> _Problem to work on_: Where does the string "Silent" occur in the records? Copy each line that holds it.

> _Data for processing_:
————————
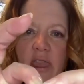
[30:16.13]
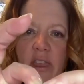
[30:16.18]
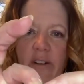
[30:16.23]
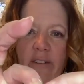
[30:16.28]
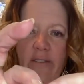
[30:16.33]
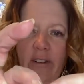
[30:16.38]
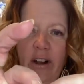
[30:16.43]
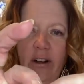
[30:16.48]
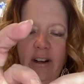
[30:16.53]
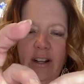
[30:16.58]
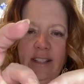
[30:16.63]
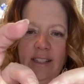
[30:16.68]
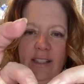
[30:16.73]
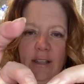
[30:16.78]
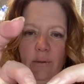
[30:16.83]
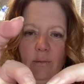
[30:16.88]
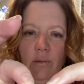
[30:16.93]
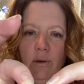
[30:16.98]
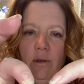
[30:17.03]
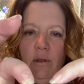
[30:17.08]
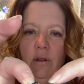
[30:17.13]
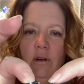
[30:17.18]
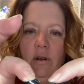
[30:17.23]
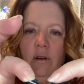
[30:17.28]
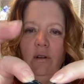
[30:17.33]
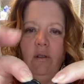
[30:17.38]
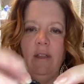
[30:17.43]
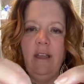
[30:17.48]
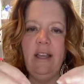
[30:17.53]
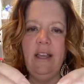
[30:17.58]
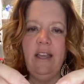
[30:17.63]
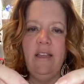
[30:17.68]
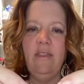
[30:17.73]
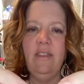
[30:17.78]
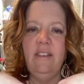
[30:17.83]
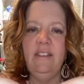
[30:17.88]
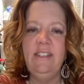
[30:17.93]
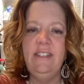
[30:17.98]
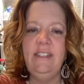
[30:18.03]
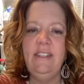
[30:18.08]
They're very similar, like
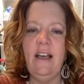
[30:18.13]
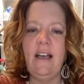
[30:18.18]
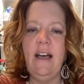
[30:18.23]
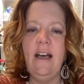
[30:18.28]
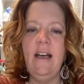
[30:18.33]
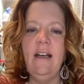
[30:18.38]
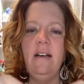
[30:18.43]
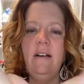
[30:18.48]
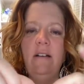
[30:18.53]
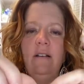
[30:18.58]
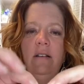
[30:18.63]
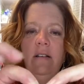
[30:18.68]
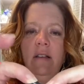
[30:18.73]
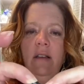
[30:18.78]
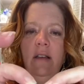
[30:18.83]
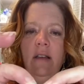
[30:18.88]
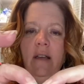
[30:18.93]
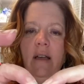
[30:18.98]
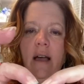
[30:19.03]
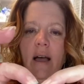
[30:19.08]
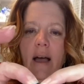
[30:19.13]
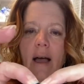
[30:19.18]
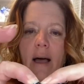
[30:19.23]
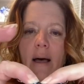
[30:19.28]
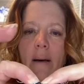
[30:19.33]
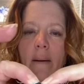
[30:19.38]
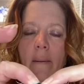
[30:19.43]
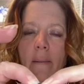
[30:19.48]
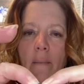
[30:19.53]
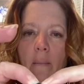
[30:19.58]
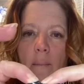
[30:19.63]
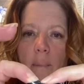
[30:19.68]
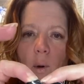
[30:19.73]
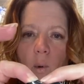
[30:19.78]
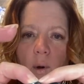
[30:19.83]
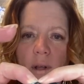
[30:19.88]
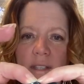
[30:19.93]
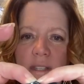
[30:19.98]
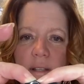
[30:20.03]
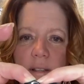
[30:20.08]
in the style,
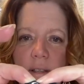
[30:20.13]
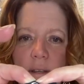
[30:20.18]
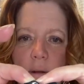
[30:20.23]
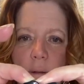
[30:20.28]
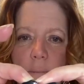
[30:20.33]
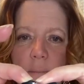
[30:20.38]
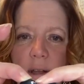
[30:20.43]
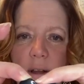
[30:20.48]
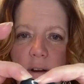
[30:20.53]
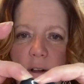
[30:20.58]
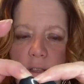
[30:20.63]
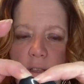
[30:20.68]
but one's a little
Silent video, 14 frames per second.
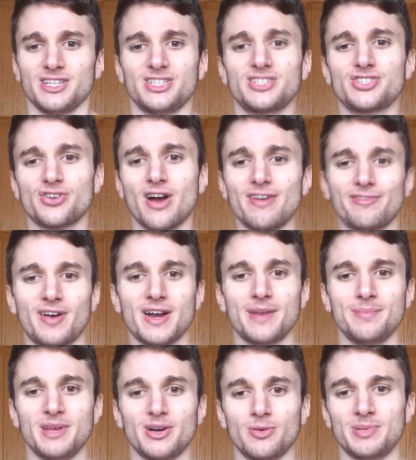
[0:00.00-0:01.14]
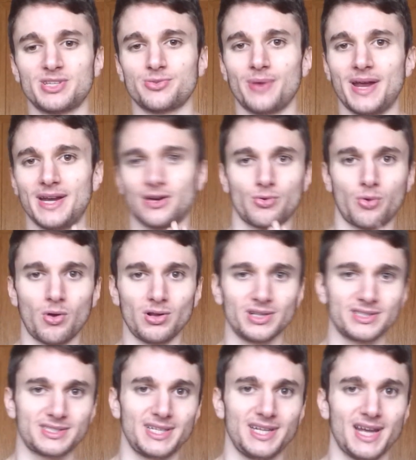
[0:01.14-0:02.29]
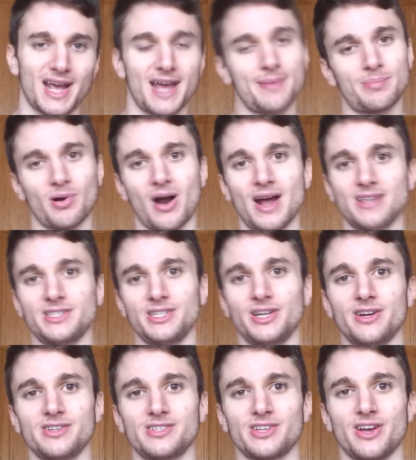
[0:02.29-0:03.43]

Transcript: just try and find a middle between quality and price, you know.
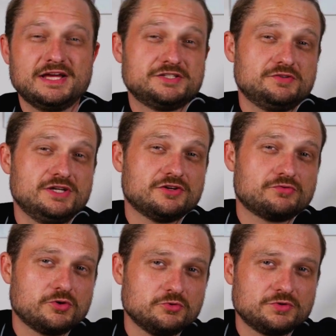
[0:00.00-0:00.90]
as you need a
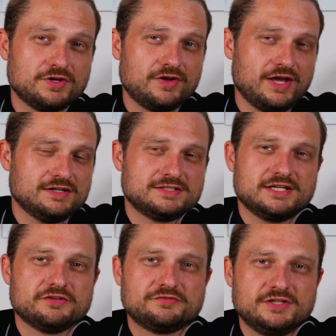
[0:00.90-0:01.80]
rotor and a set of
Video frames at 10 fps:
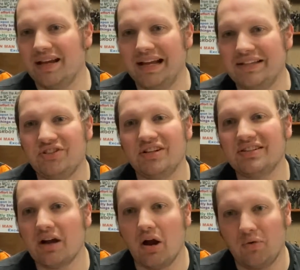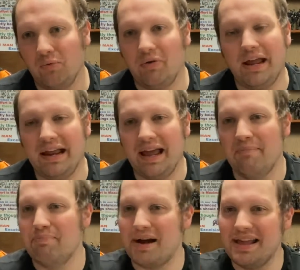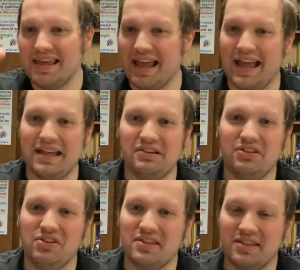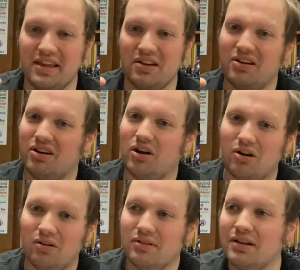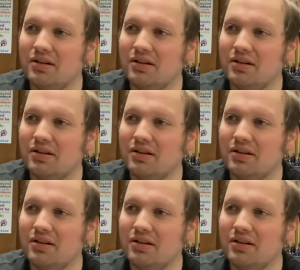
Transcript: it's just great. And by the end, you think, oh,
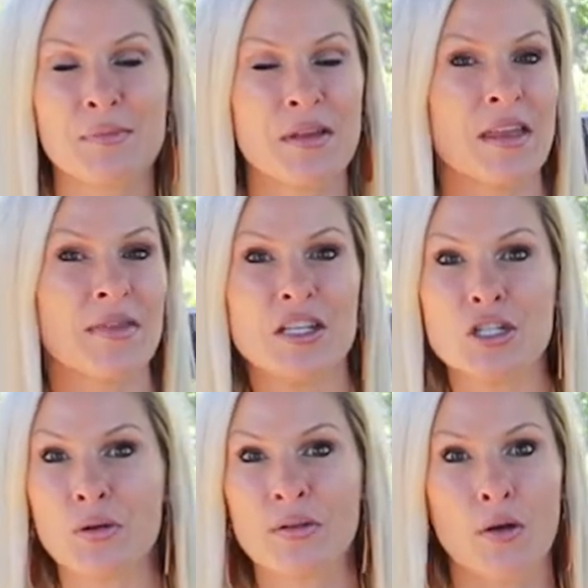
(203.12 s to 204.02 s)
something that they
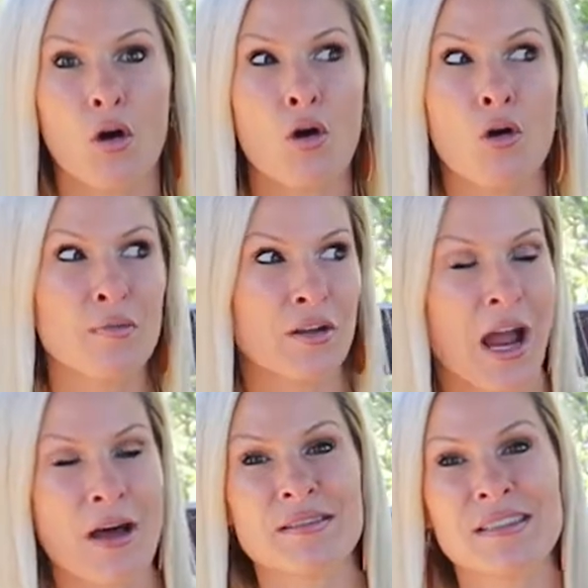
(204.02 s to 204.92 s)
do in their home, their
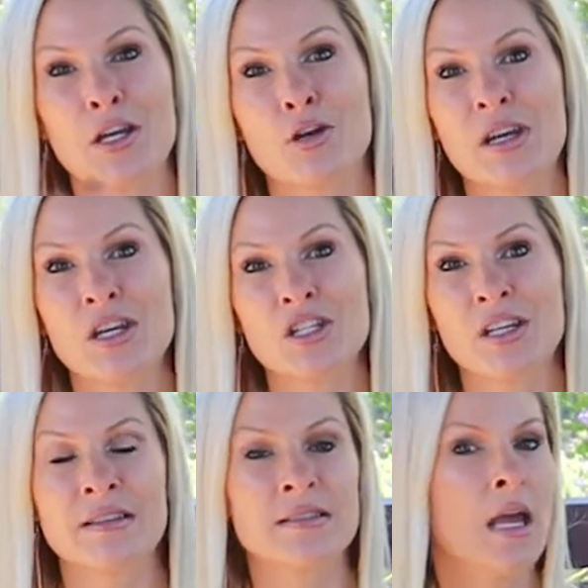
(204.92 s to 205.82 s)
house
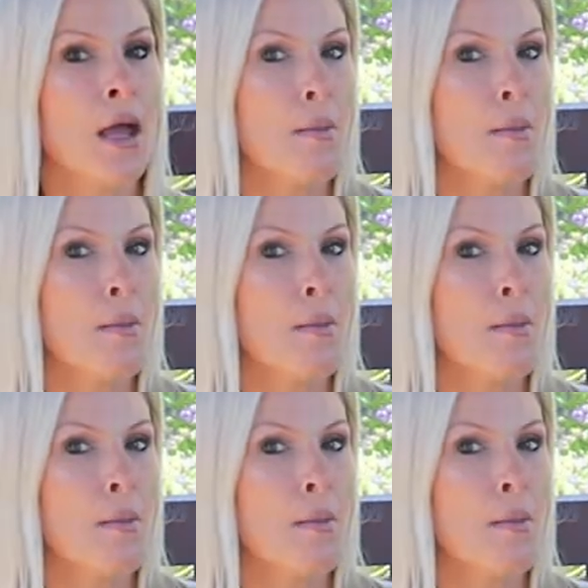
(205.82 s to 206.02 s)
decorations,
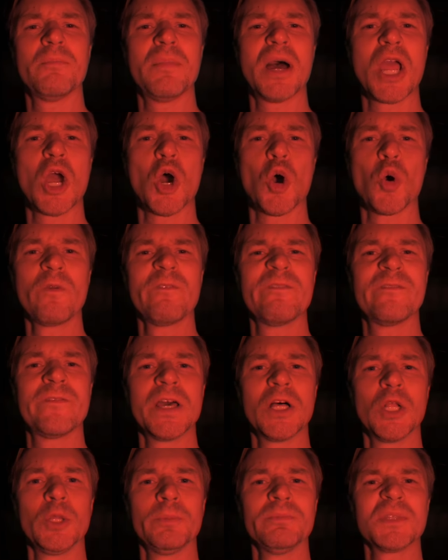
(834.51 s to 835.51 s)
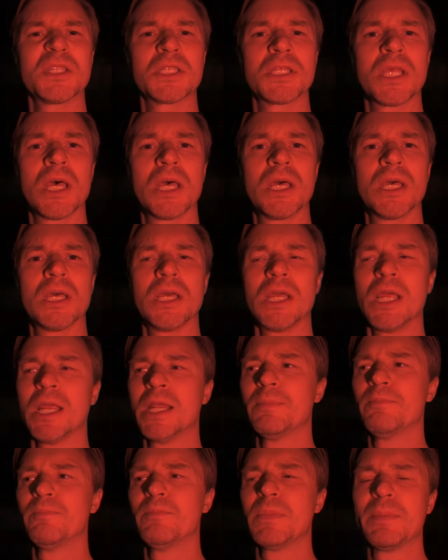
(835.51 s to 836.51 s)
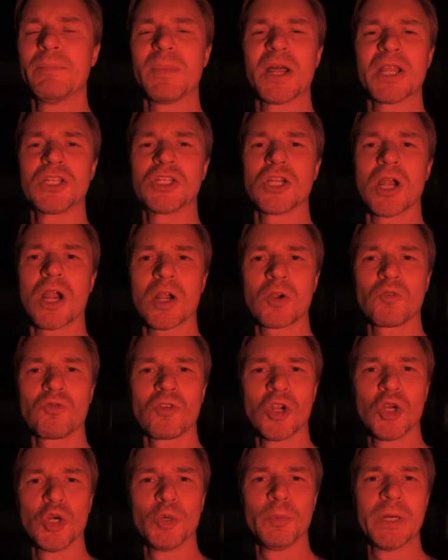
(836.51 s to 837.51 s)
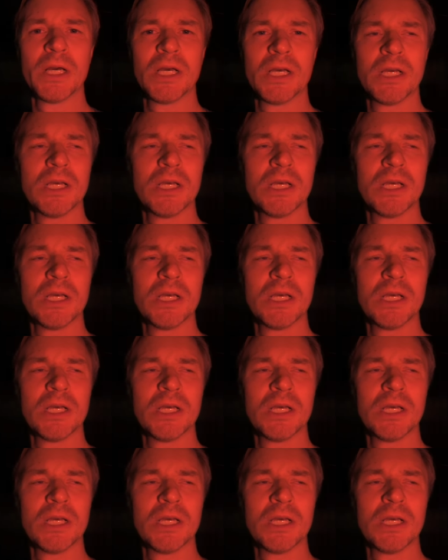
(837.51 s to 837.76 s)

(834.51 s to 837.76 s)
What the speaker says: my own films in my dark room.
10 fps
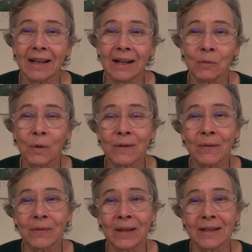Uh, one of
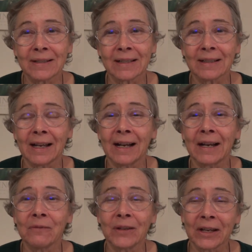the things
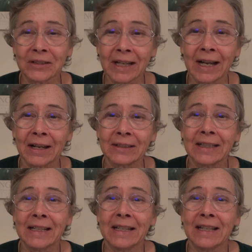I found
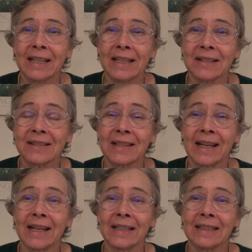out is
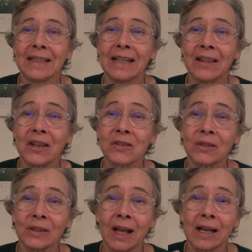that there's
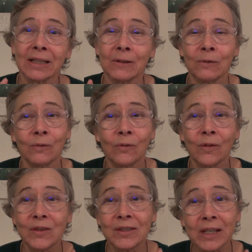a lot of
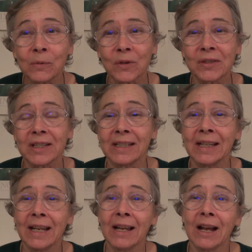secrecy
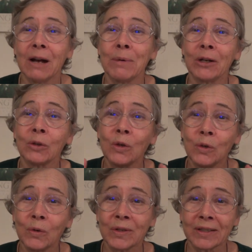about
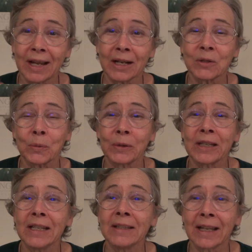who is actually
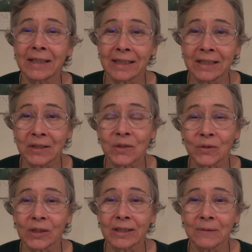in that
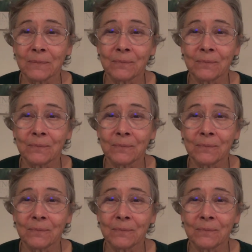industry.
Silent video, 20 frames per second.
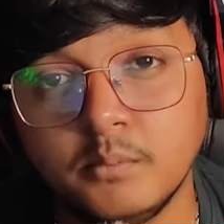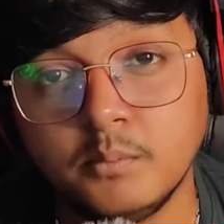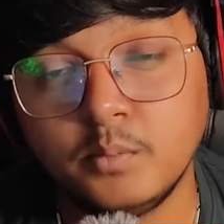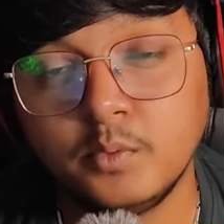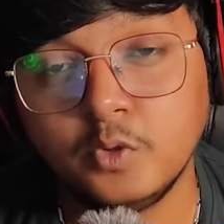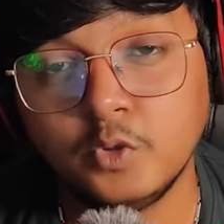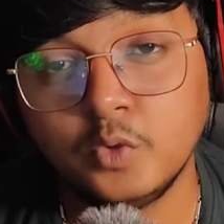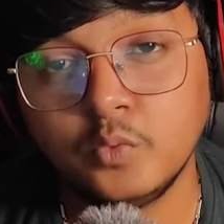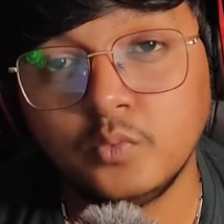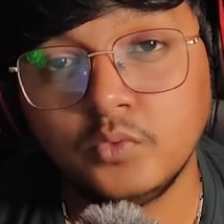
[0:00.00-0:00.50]

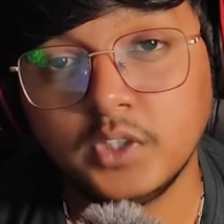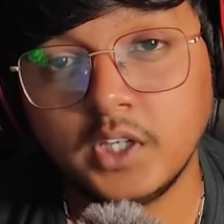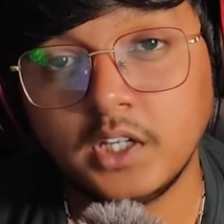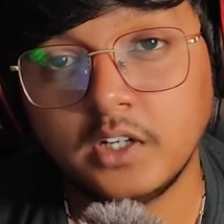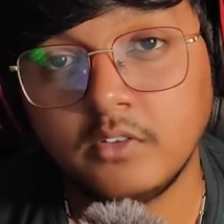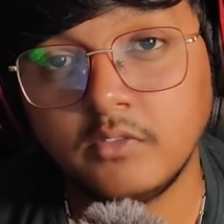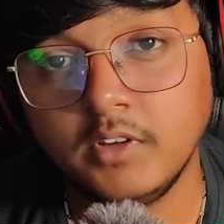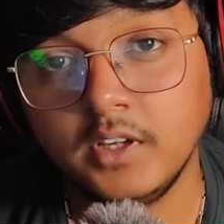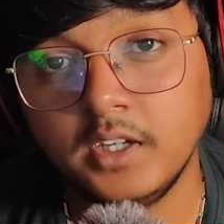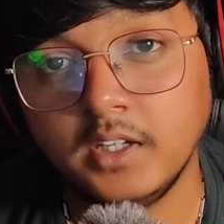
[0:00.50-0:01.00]
blooms
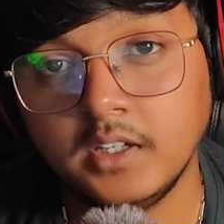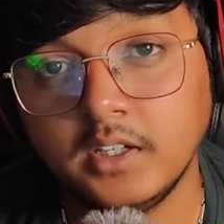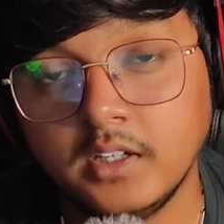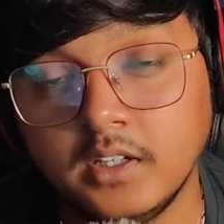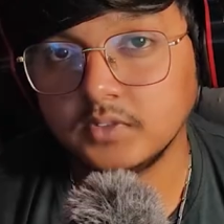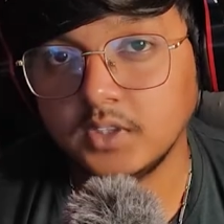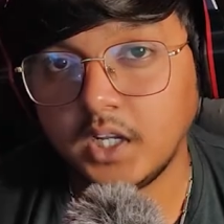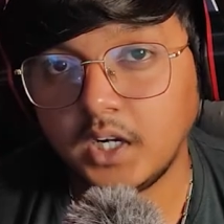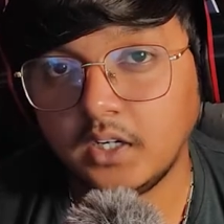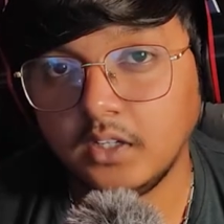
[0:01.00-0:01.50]
are weak.
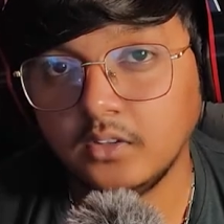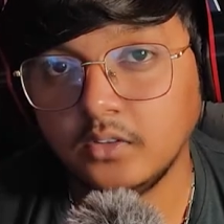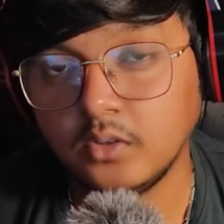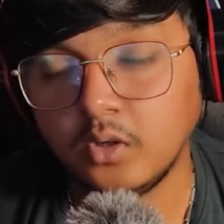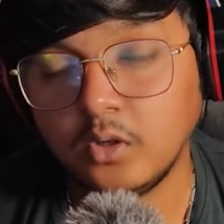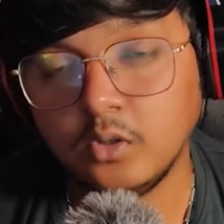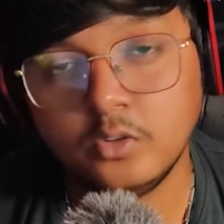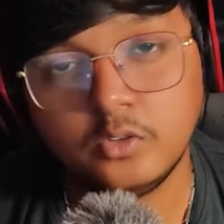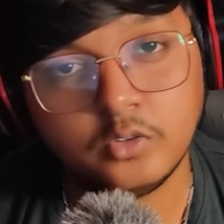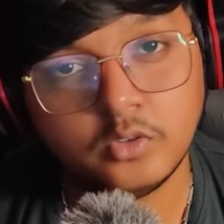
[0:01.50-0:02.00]
That is
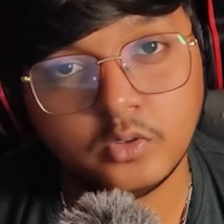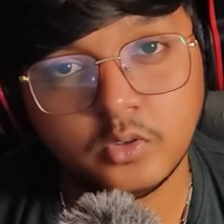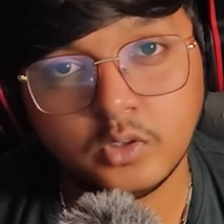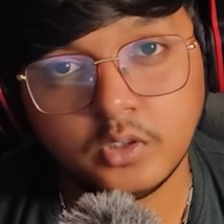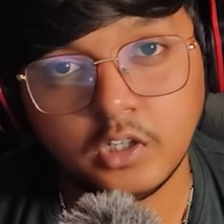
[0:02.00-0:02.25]
also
————————
> _Exercise answer_:
Silent video, 14 frames per second.
Silent video, 20 frames per second.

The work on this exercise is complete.